--- Records for this task Enclosed Below ---
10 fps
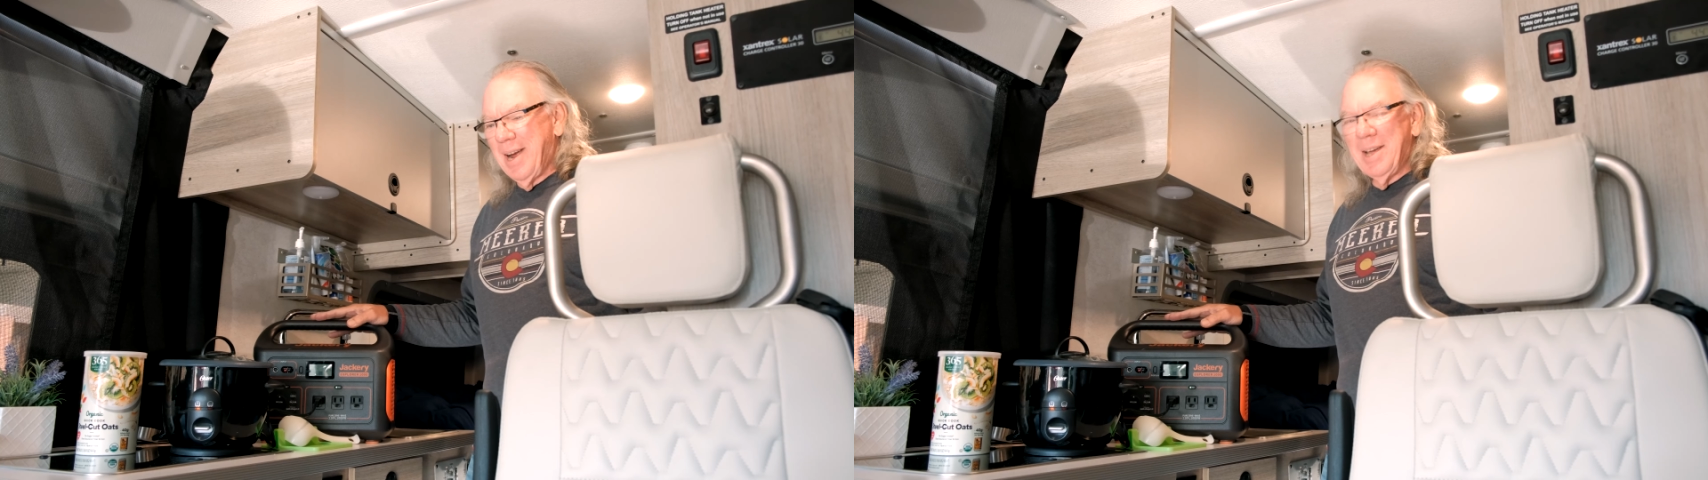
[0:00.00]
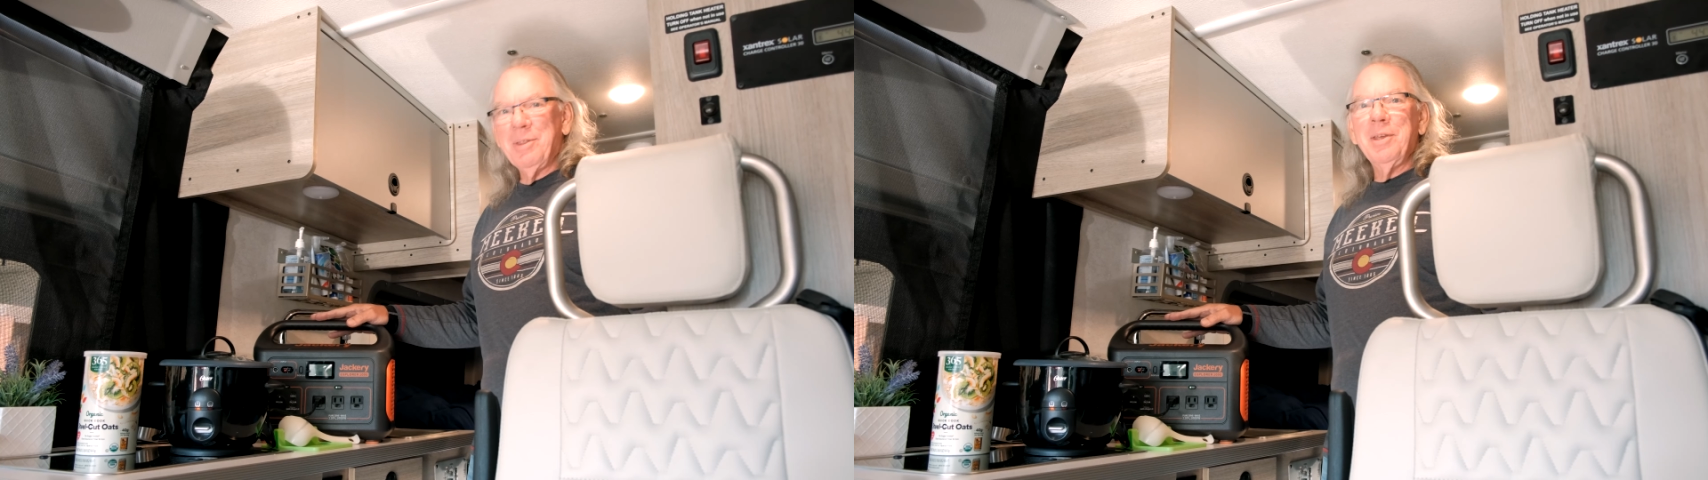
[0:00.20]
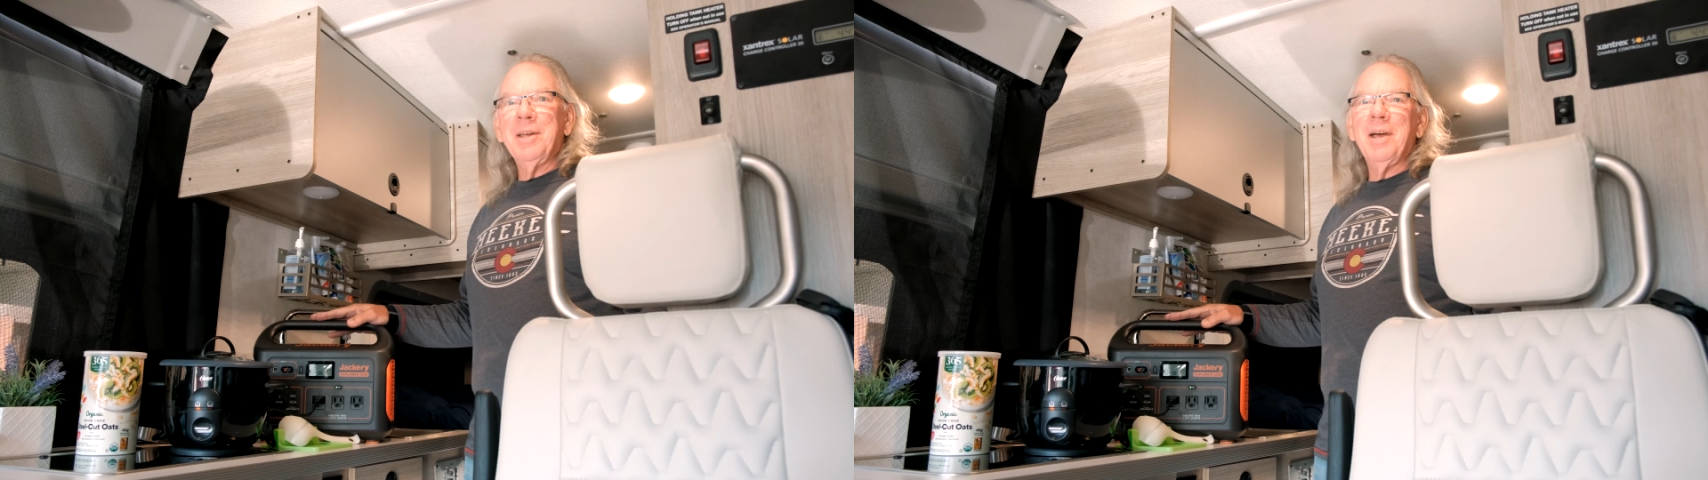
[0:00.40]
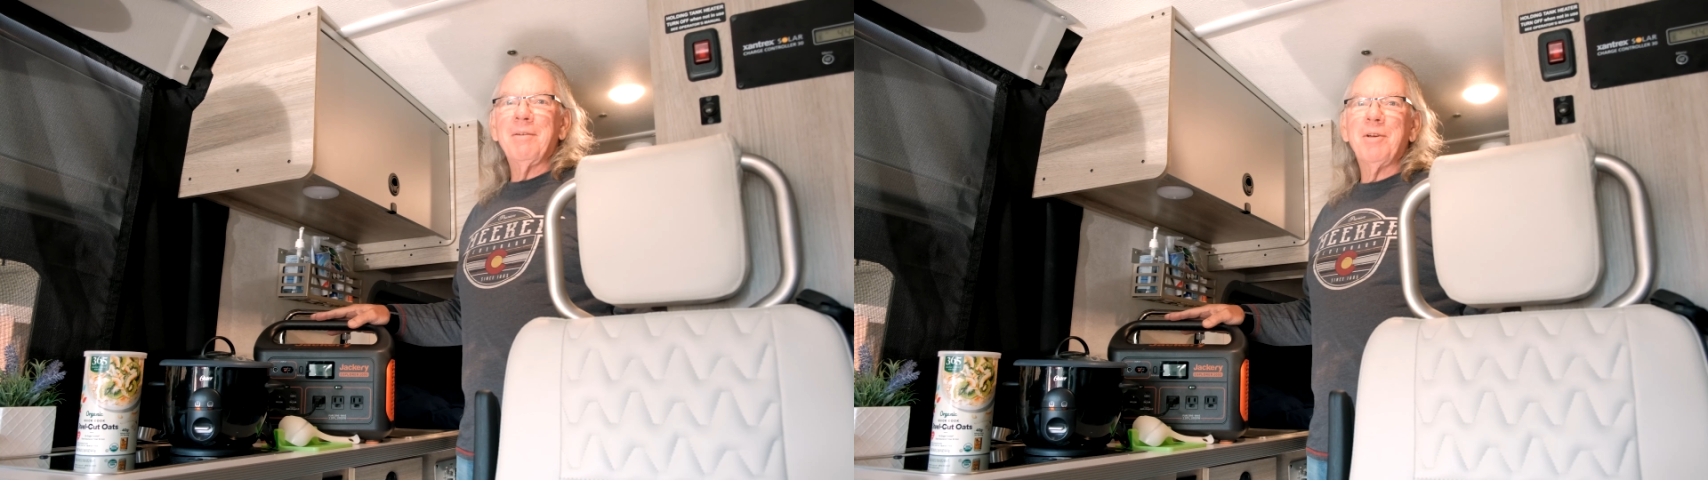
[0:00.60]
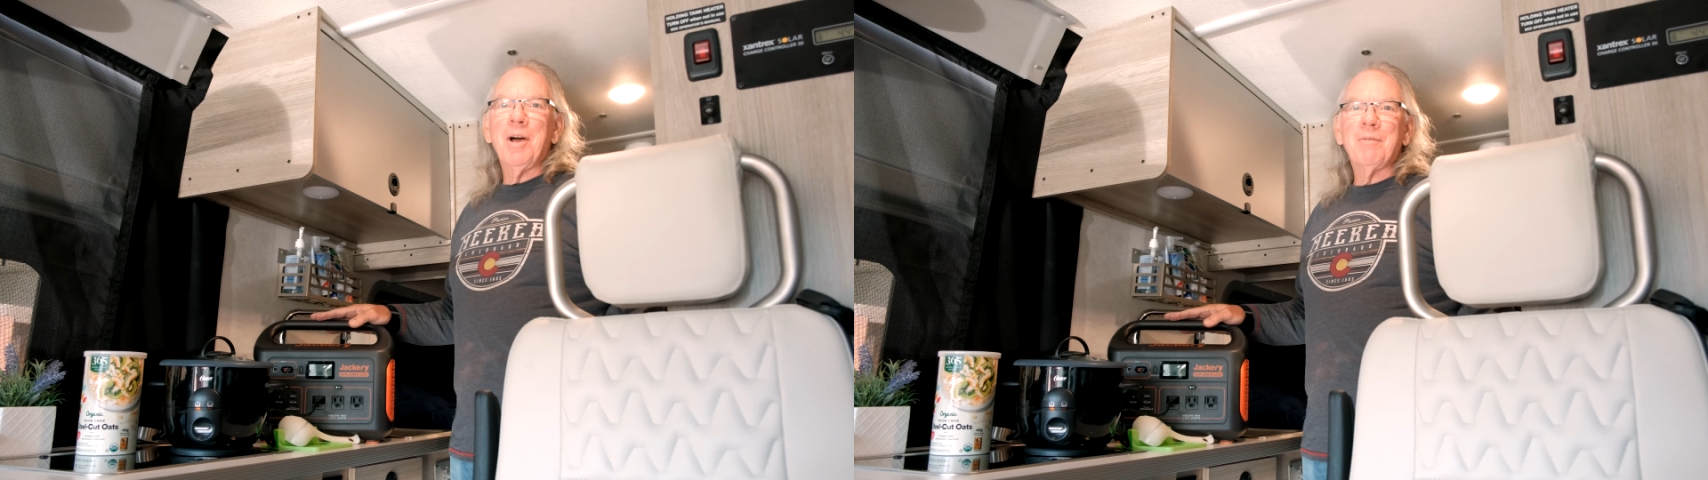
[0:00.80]
I think
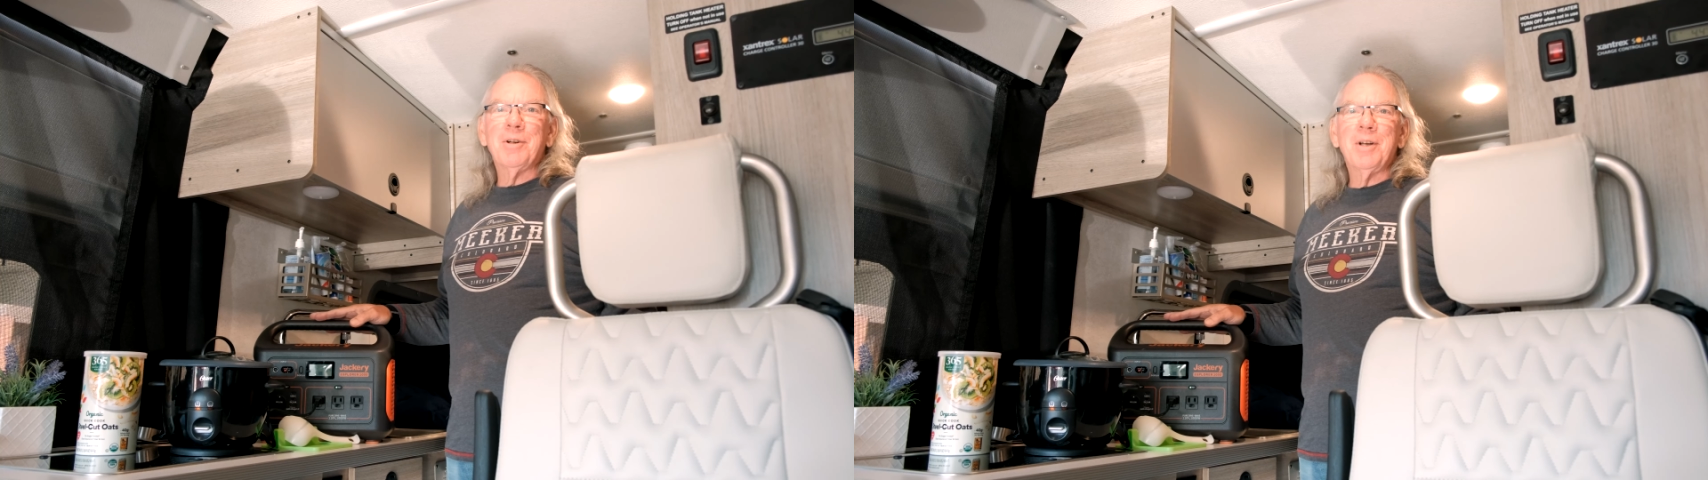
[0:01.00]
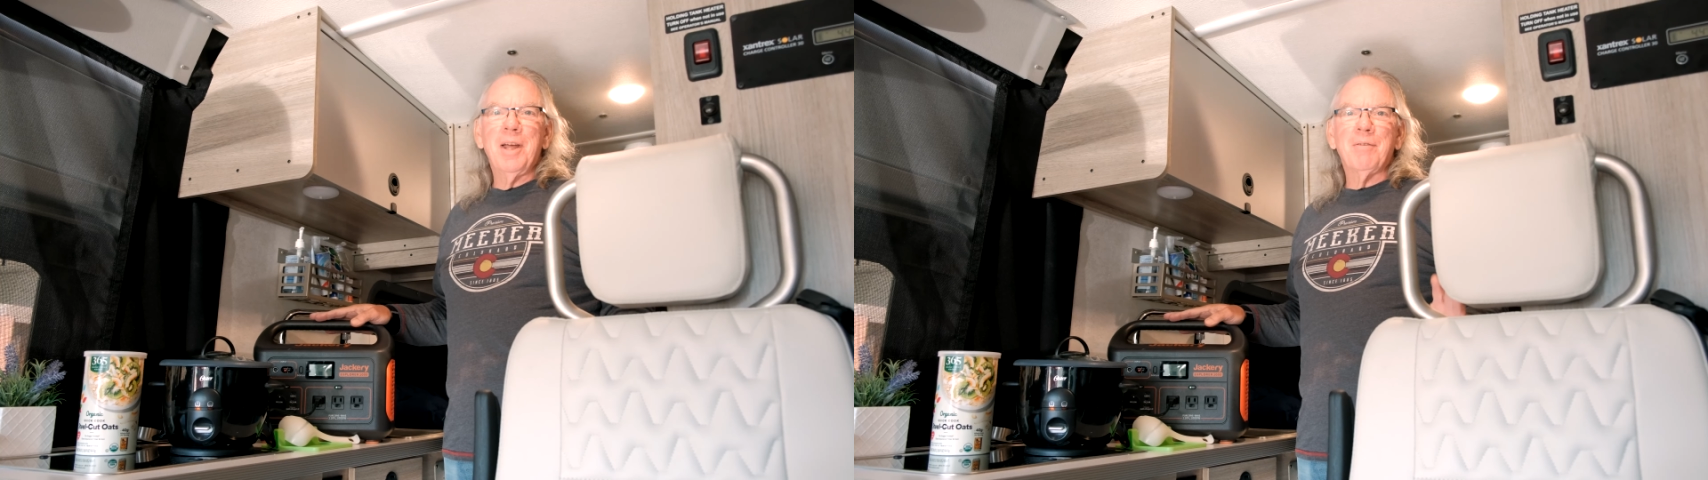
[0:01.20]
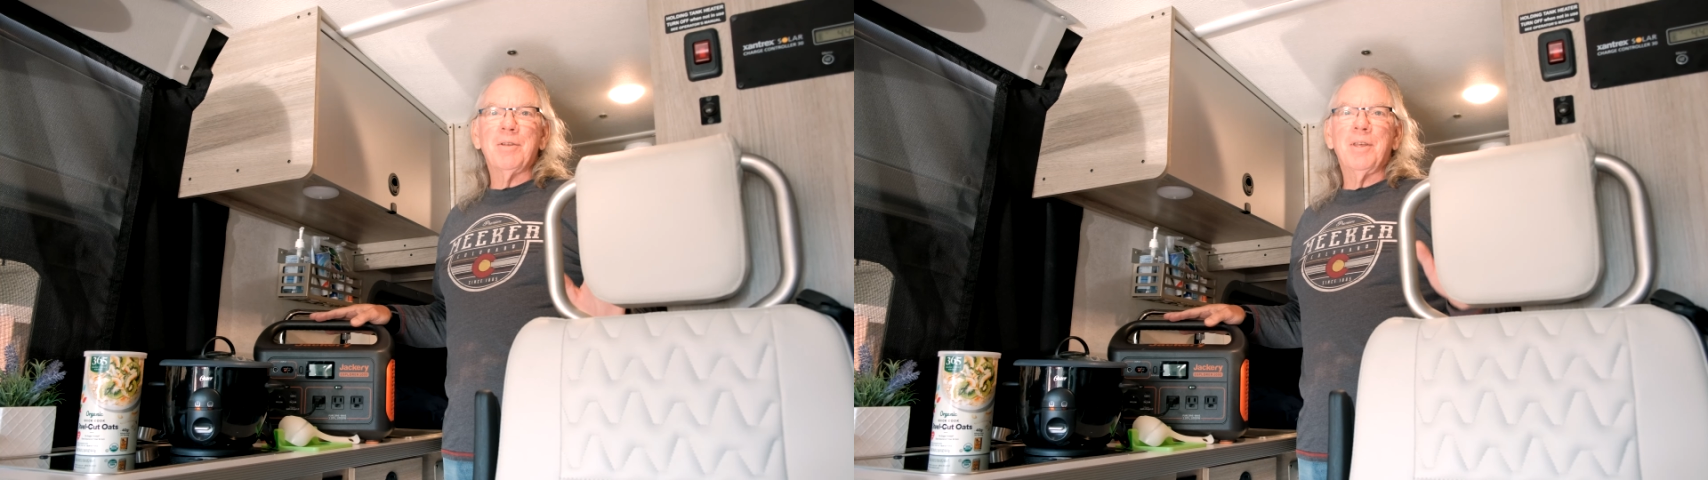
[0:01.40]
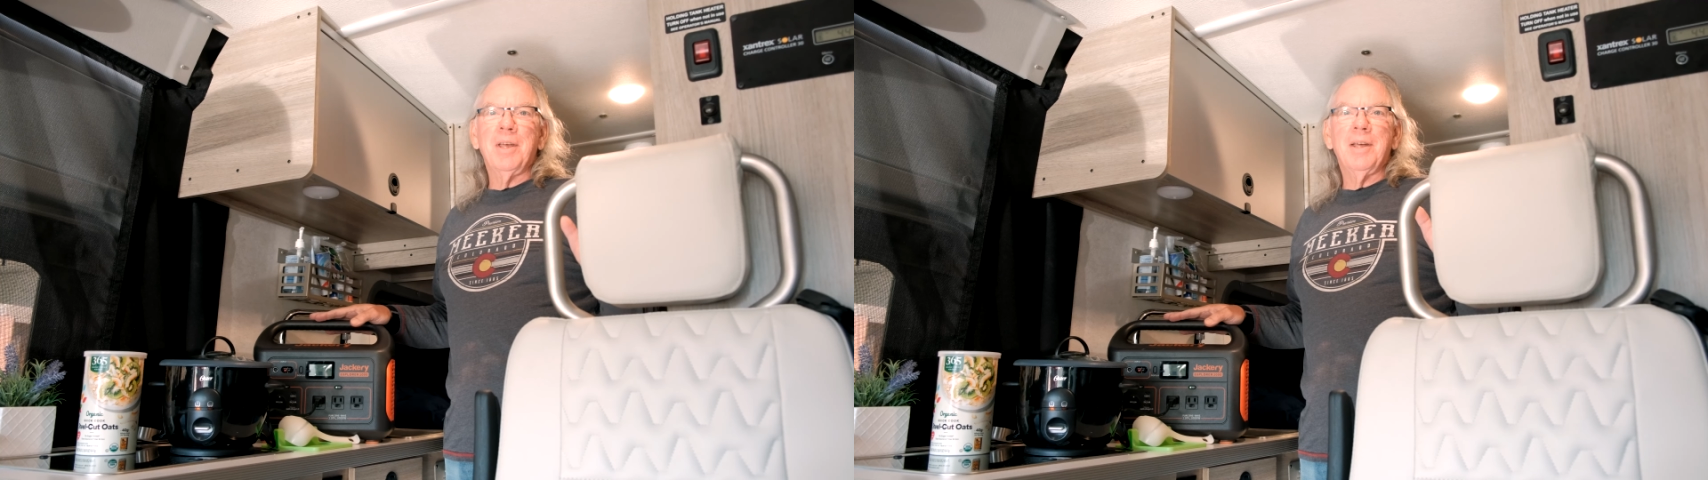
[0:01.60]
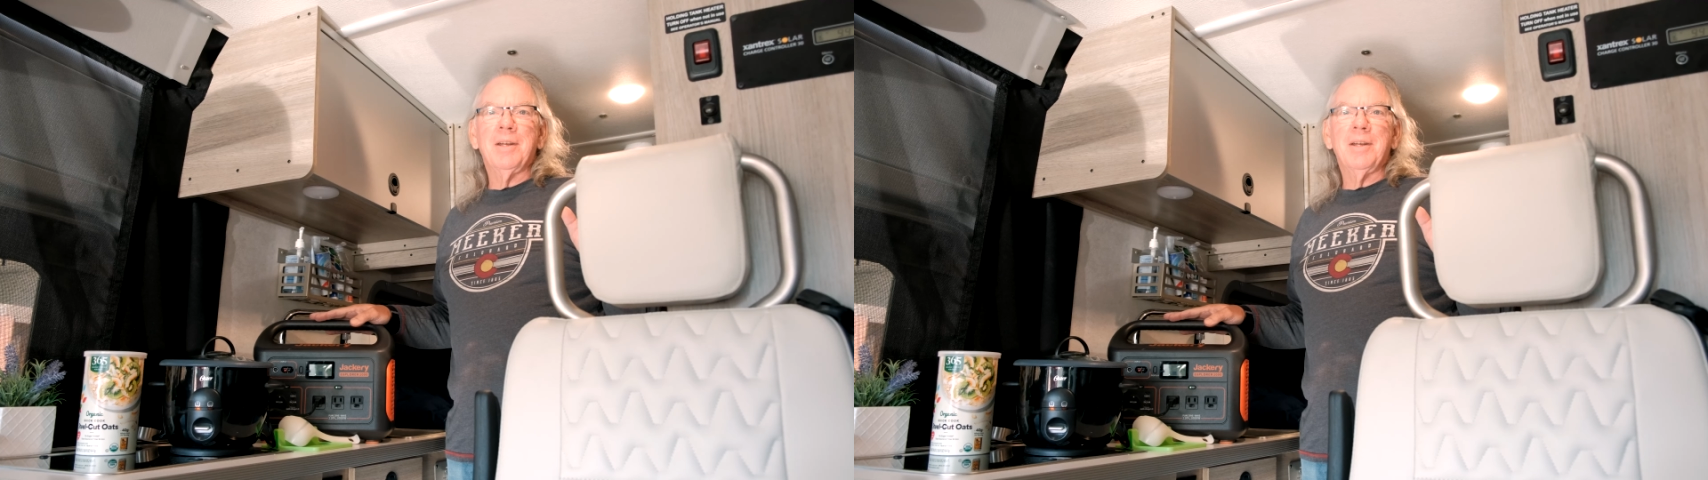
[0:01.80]
I've covered everything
--- End of Enclosed Records for this task ---
• Directions: A verbatim transcript of the entries above is required, with the pictures left out.

• Solution for this problem:
10 fps
[0:00.00]
[0:00.20]
[0:00.40]
[0:00.60]
[0:00.80]
I think
[0:01.00]
[0:01.20]
[0:01.40]
[0:01.60]
[0:01.80]
I've covered everything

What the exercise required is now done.